South Korean craft brewery

Magpie Brewing Co. is a South Korean craft brewery based in Seoul and on Jeju Island. Founded in 2011 as a home-brewing project in the Itaewon district of Seoul, it grew into one of the country's better-known craft beer producers, operating taprooms in Seoul and on Jeju as well as its own brewery on the island.

== History ==
Magpie began in 2011 when a group of friends started brewing beer in a home-brewing studio near Gyeongnidan-gil in Itaewon, Seoul. One of the co-founders, Erik Moynihan, has said the venture started as a hobby before becoming a commercial operation. The company opened a bar in the Tapdong area of Jeju City in 2014, and in 2016 it built its own brewery in a converted citrus warehouse on Jeju Island. Its head office is in the Yongsan District of Seoul.
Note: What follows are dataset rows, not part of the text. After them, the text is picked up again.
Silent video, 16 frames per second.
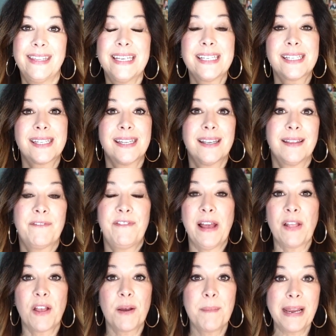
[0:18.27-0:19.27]
This
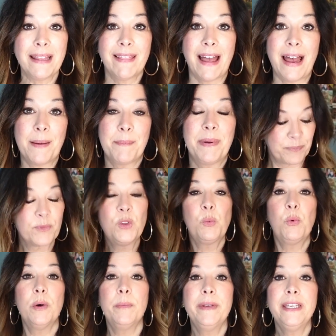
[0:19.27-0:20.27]
fell on my lap. The
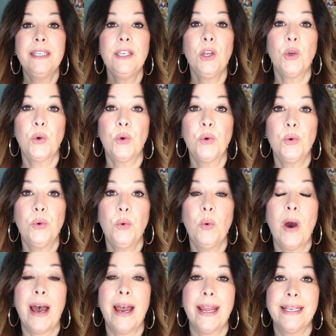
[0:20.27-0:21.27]
woman
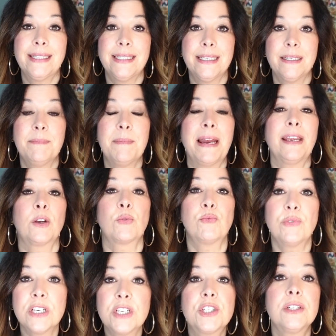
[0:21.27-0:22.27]
who I did my
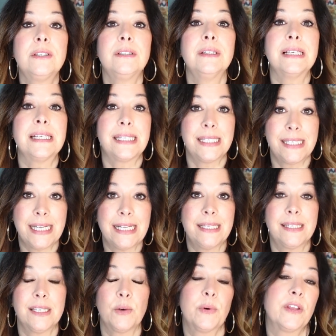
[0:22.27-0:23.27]
original estate
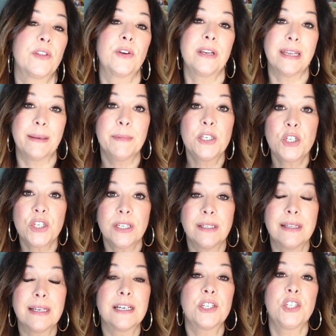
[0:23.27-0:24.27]
sale with, her name is
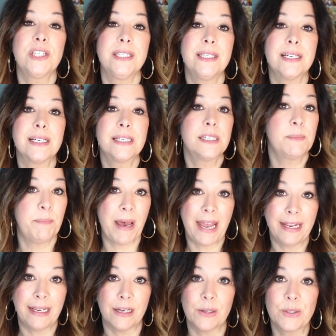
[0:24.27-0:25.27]
Sheila. She does
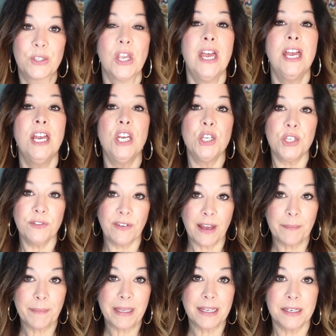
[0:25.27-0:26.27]
buyouts. She
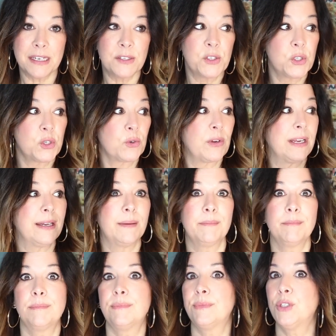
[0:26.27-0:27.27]
found me on
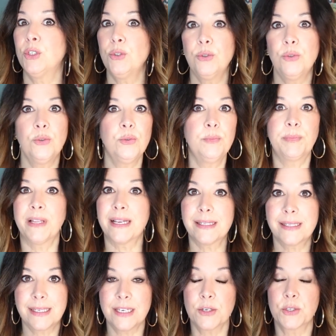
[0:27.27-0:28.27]
Instagram two
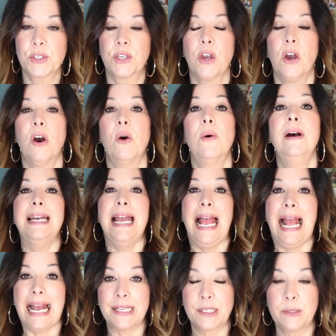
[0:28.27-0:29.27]
plus years ago
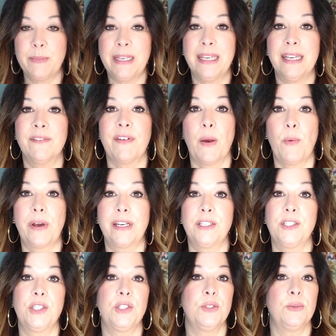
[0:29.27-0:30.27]
asked me if I
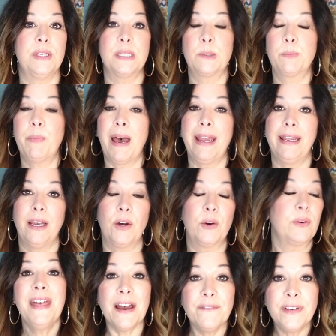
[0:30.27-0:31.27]
wanted to do this
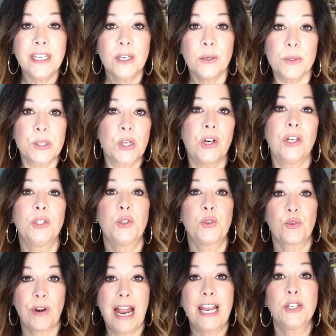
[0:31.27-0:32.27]
buyout. That video is called
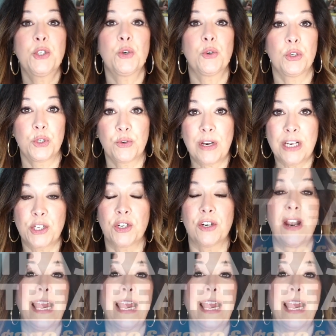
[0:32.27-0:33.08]
Trash or Treasure.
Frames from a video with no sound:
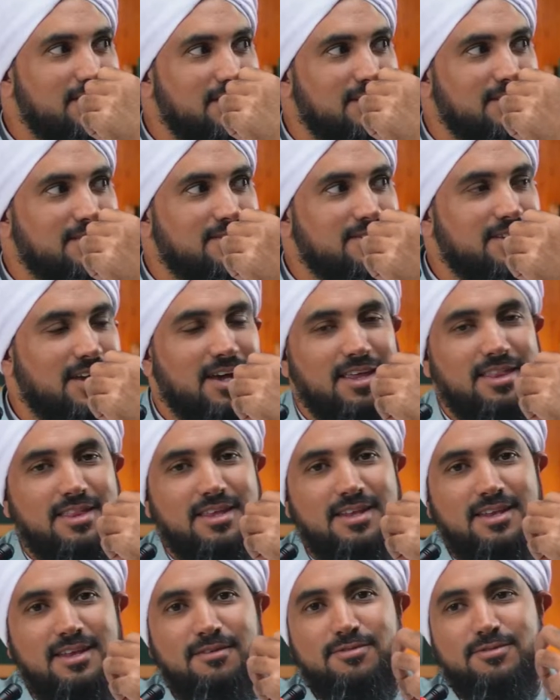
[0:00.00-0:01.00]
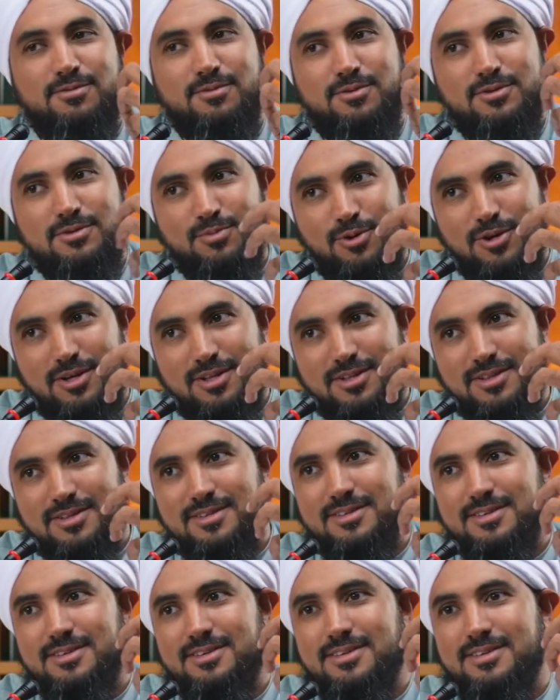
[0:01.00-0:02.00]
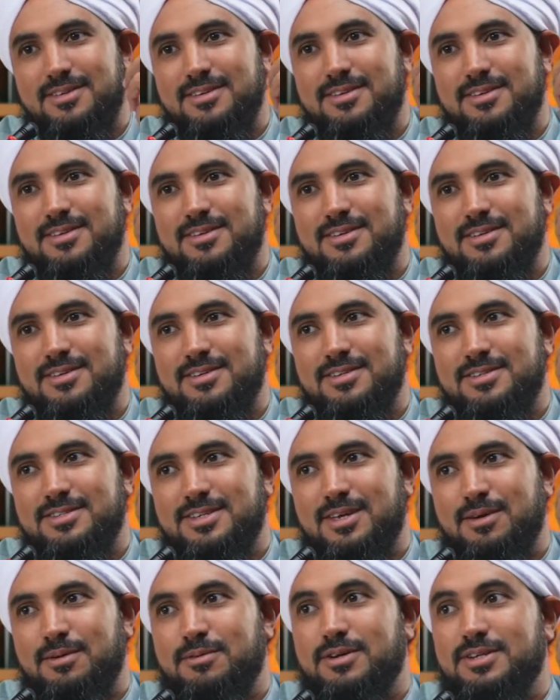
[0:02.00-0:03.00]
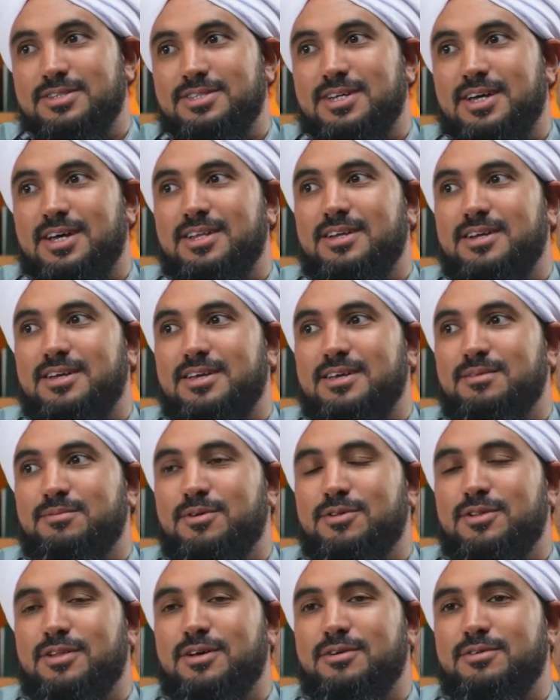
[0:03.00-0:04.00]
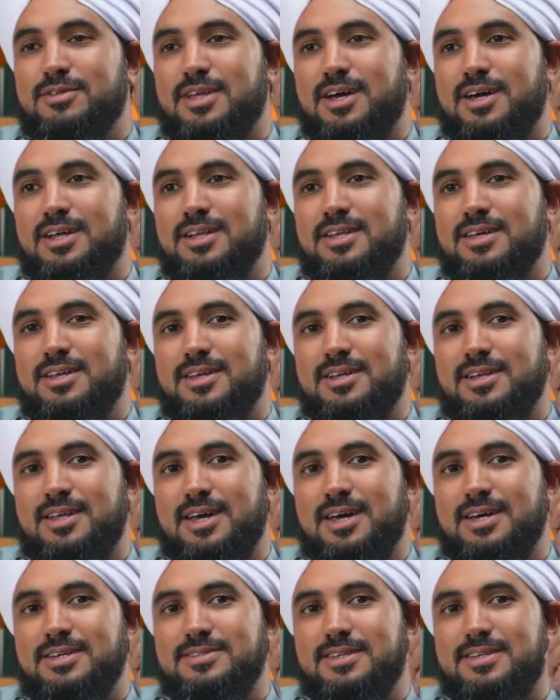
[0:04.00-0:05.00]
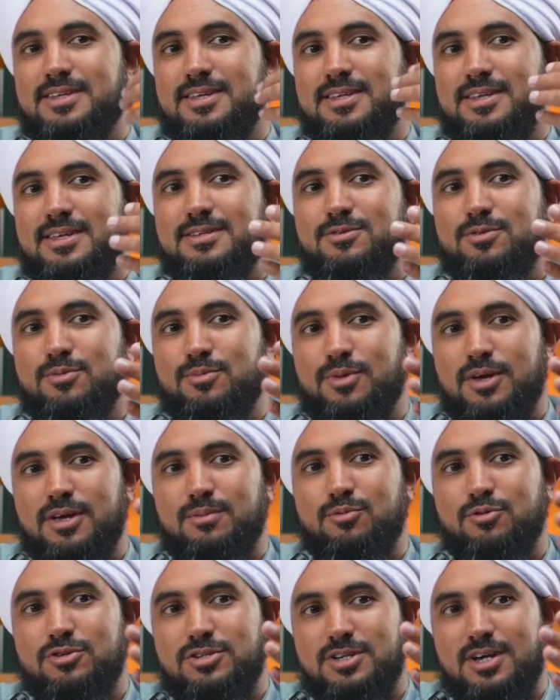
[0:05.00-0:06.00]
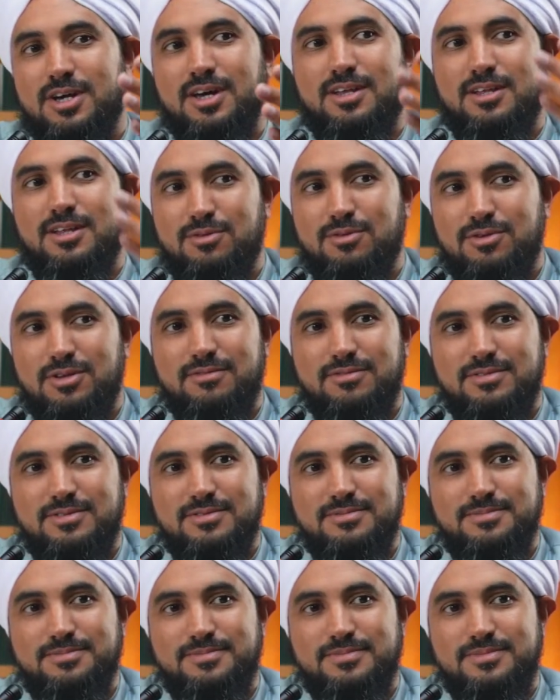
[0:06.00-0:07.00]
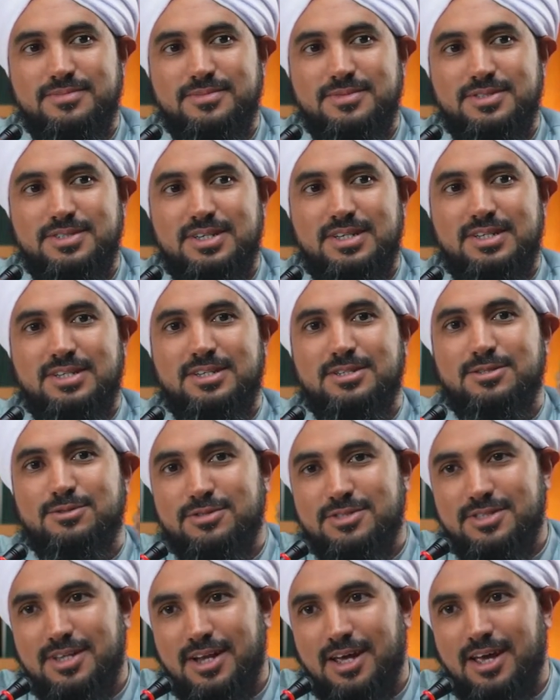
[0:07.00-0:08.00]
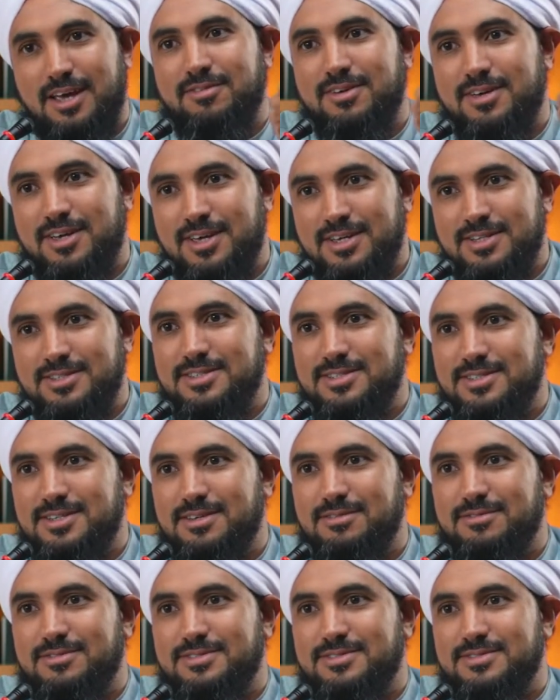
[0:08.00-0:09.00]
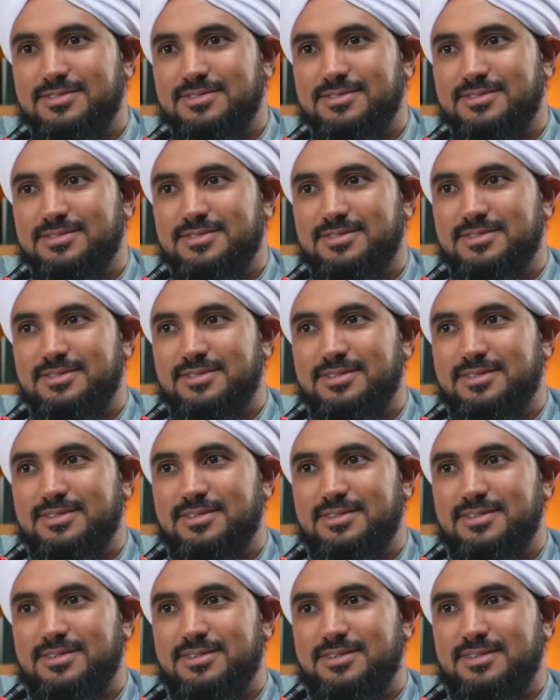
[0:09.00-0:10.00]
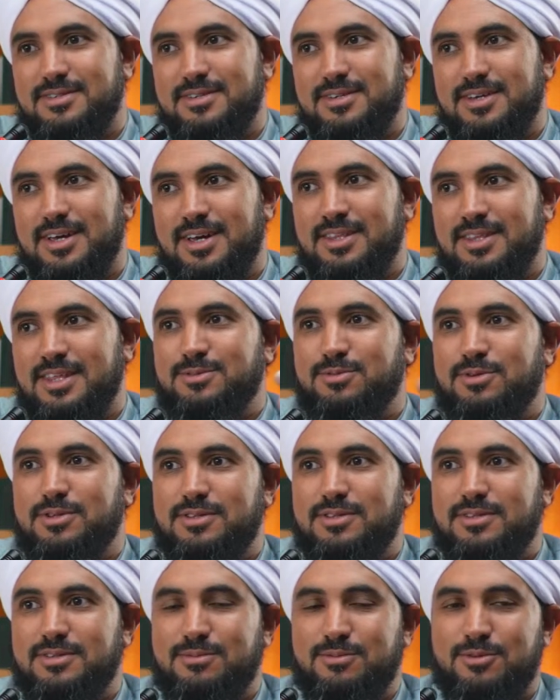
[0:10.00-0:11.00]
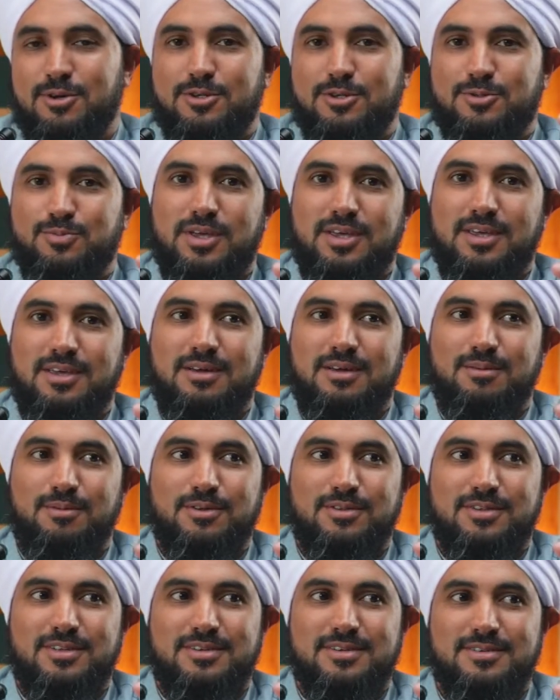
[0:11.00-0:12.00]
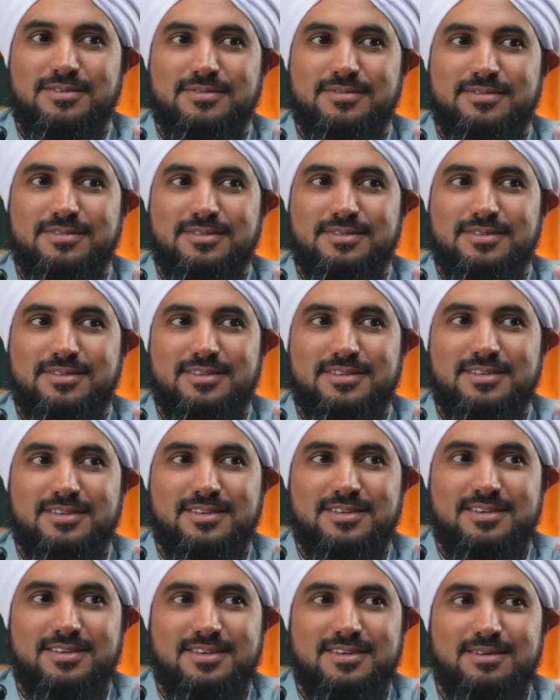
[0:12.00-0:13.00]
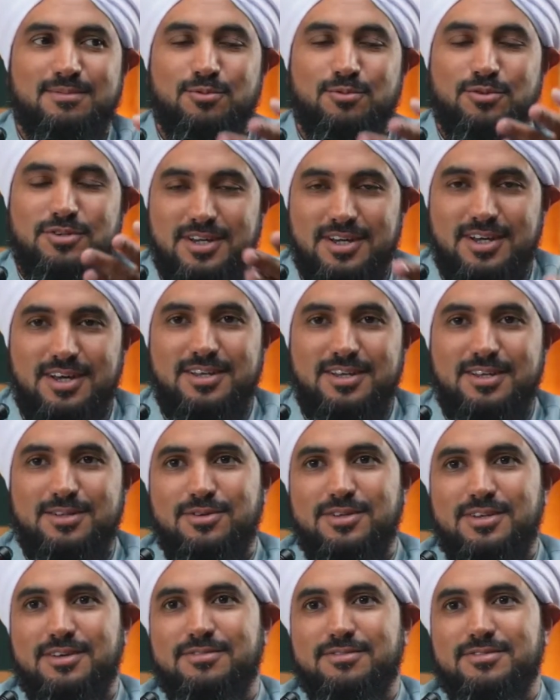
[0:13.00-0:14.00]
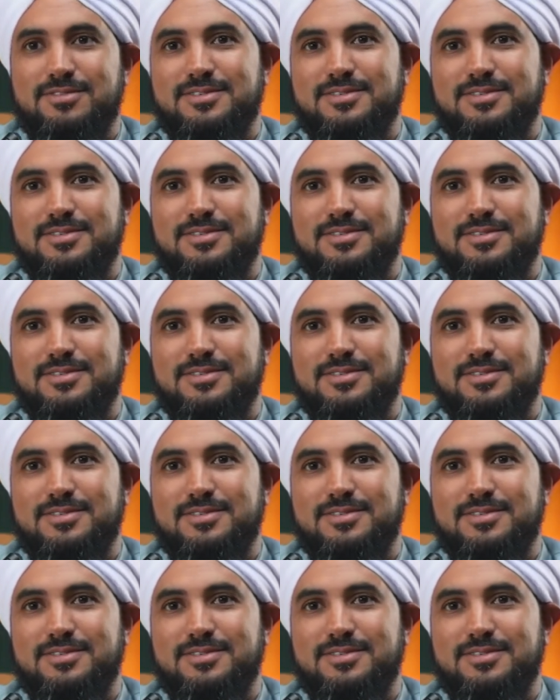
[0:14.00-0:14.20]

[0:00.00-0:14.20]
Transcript: Inside the nafs was spoiled. So Imam Ghazali rahimahullah ta'ala realized that he needs to make mujahadat al-nafs. He needs to strive against his nafs. And that's what we are speaking about here. Mujahadat al-nafs.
By 2019 the company was exporting to Hong Kong and Thailand and ran a membership programme for its sour and barrel-aged beers.

== Beers ==
Magpie produces a range of styles including pale ale, porter and a gose called "The Ghost". In 2019, The Ghost was named Champion Beer of Asia at the SEA Brew conference in Thailand, a competition organised with the German hops company Barth-Haas; the beer also took gold in two of the contest's categories.

== Locations ==
The company's original venue is its taproom in Itaewon, Seoul. It later expanded with locations in Seoul and on Jeju Island, including a brewpub in Jeju City.

== Reception ==
Magpie has been described in English-language media as a notable stop on South Korea's craft beer scene. The Korea Times reported on the brewery's tenth anniversary in 2022.